Helmes had taken his seat by 20 Feb., when he received his first committee appointment, to consider a bill against the double payment of debts.19 He was also named to bill committees concerning the draining of marshland on the Norfolk-Suffolk border (20 Mar.) and the promotion of good husbandry (27 March).20 He was appointed to consider three private measures, two of which were promoted by Byng and Sir Robert Drury* respectively.21 The nature of Helmes’ connection with Drury remains unclear, but probably explains his Norfolk-related activities in the Commons. His last appearance in the Journal was as teller with Drury on 2 May in favour of recommitting a message to the Lords about the Great Contract.22 He left no trace on the scanty records of the fifth session.

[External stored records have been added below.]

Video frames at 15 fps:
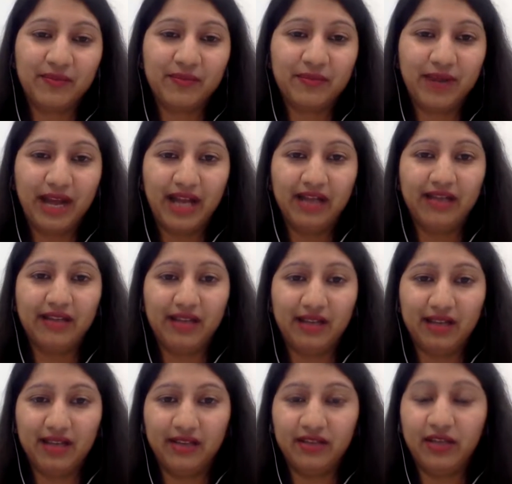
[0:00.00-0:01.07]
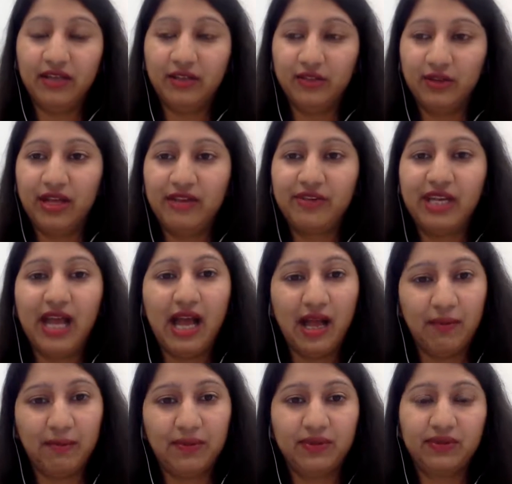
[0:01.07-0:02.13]
brand, every
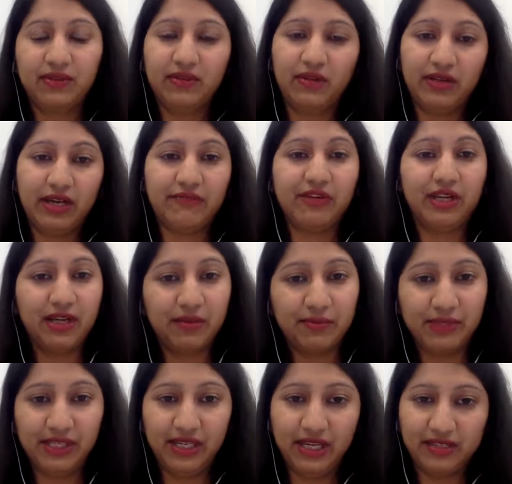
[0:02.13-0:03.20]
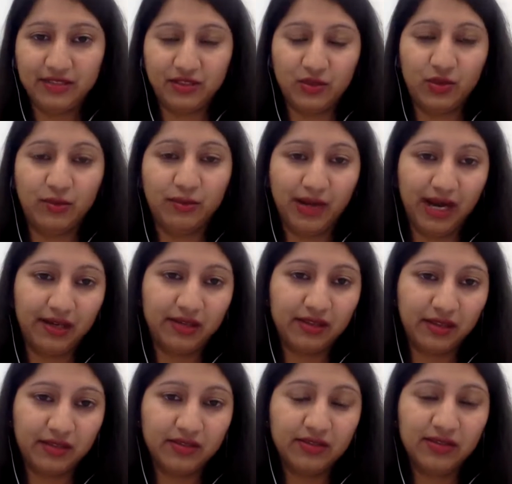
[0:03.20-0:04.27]
app or every company has its own
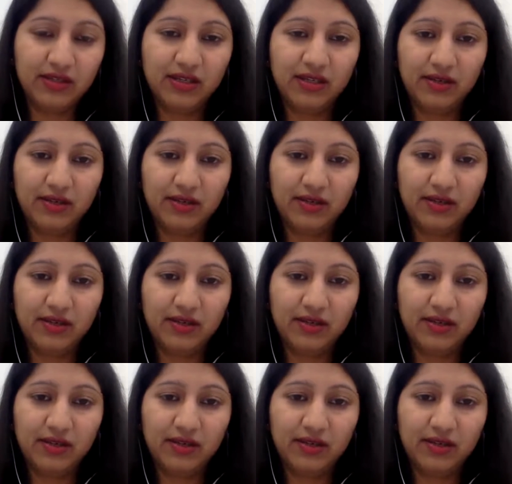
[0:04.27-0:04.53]
brand color,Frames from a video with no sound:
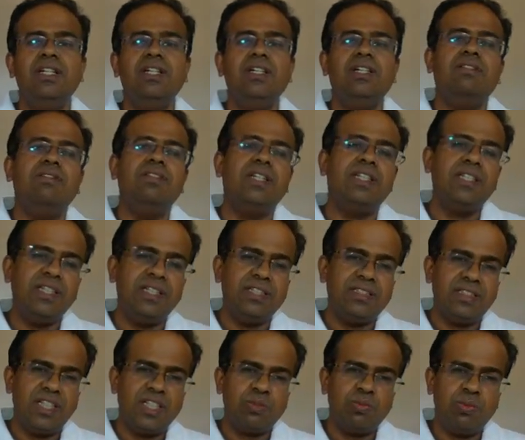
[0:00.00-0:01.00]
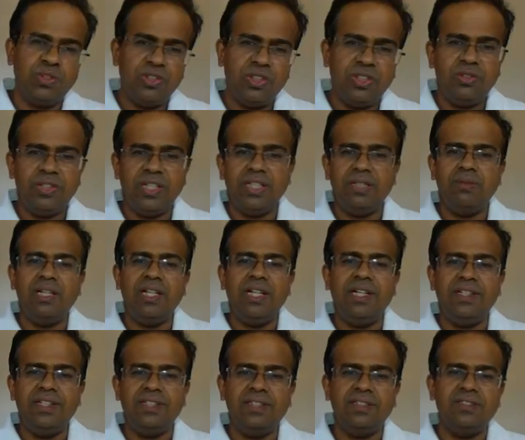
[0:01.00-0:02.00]
where there is exposure to animal
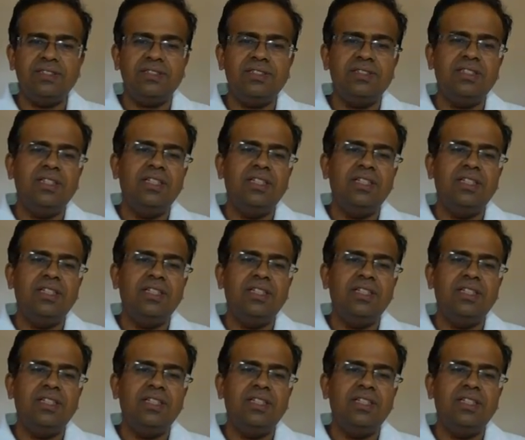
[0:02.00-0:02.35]
antigens,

Helmes’s wife has not been identified, but by his own account she suffered ‘some defect or infirmity in her body and mind’ which left her incapable of governing her property or herself.23 As his lease of Graveley Hall carried with it only 14 acres, Helmes presumably used his small Hertfordshire estate chiefly for recreation rather than as a permanent residence, though in 1616 he was granted a court leet.24 Once Bacon became lord chancellor, Helmes was able to garner a tidy income to himself by handling his patron’s gratuities. It later emerged that he had charged one Chancery litigant ten per cent commission for carrying a jewel worth £500; and he was promised one eighth of the profits anticipated by the Scottish patentees for Wintertonness lighthouse, after threatening that Bacon would cut off the Great Seal from their patent.25 Sir Thomas Monck* gave £1,200 ‘for the obtaining of an unjust decree in Chancery’ to disinherit Arthur Bassett*, to whose father Helmes had previously lent over £2,000 on the security of two Gloucestershire manors; thus, even after Bacon’s fall Helmes continued to reap the profits of corruption. The property in question was conveyed in trust to his brother, Edward, in 1624.26

Helmes drew up his will on 23 Dec. 1626, acknowledging debts of £260, and instructing that his daughter was to be ruled in her choice of a husband by Byng, to whom he left £200. The next largest legacy, £100, went to another Gray’s Inn lawyer of Norfolk origins, Hamond Claxton; and £2 was to be distributed among the poor of Graveley.27 He died on 15 Feb. 1627, and was buried at St. Dunstan-in-the-West, the only member of the family to sit in Parliament.28

Ref Volumes: 1604-1629

Authors: John. P. Ferris / Rosemary Sgroi


  • 1. W. Rye, North Erpingham, 501.
  • 2. GI Admiss.
  • 3. Glos. Inquisitions ed. W.P.W. Phillimore and G.S. Fry (Index Lib. ix), 51.
  • 4. Rye, 501.
  • 5. Shaw, Knights of Eng. ii. 121.
  • 6. C142/433/59.
  • 7. REQ 2/394/38.
  • 8. E179/70/113; E407/1/36; LC2/4/4, f. 60; Lincs. AO, Worsley ms 1/30.
  • 9. CD 1621, vii. 472-3.
  • 10. HALS, OFF ACC 1162/152.
  • 11. Cal. Assize Recs. Herts. Indictments, Jas. I ed. J.S. Cockburn, 47, 284.
  • 12. C181/2, f. 297v.
  • 13. C181/2, ff. 268, 334; 181/3, ff. 7v, 180.
  • 14. C181/3, f. 69v.
  • 15. Blomefield, Norf. v. 47; x. 447
  • 16. J. Nichols, Progs. of Eliz. I, iii. 262-3; Letters and Life of Francis Bacon ed. J. Spedding, i. 342-3.
  • 17. REQ 2/394/38.
  • 18. Surr. Hist. Cent., LM1331/15.
  • 19. CJ, i. 397b.
  • 20. Ibid. 413a, 415a.
  • 21. Ibid. 415a, b.
  • 22. Ibid. 424a.
  • 23. PROB 11/152, f. 124.
  • 24. VCH Herts. iii. 88.
  • 25. CD 1621, ii. 251; iii. 197, vii. 399.
  • 26. C2/Jas.I/H7/62; Harl. 6799, f. 79; Glos. Inquisitions, 50-51.
  • 27. PROB 11/152, f. 124.
  • 28. HALS, DP42/1/1 (Graveley par. reg.), unfol.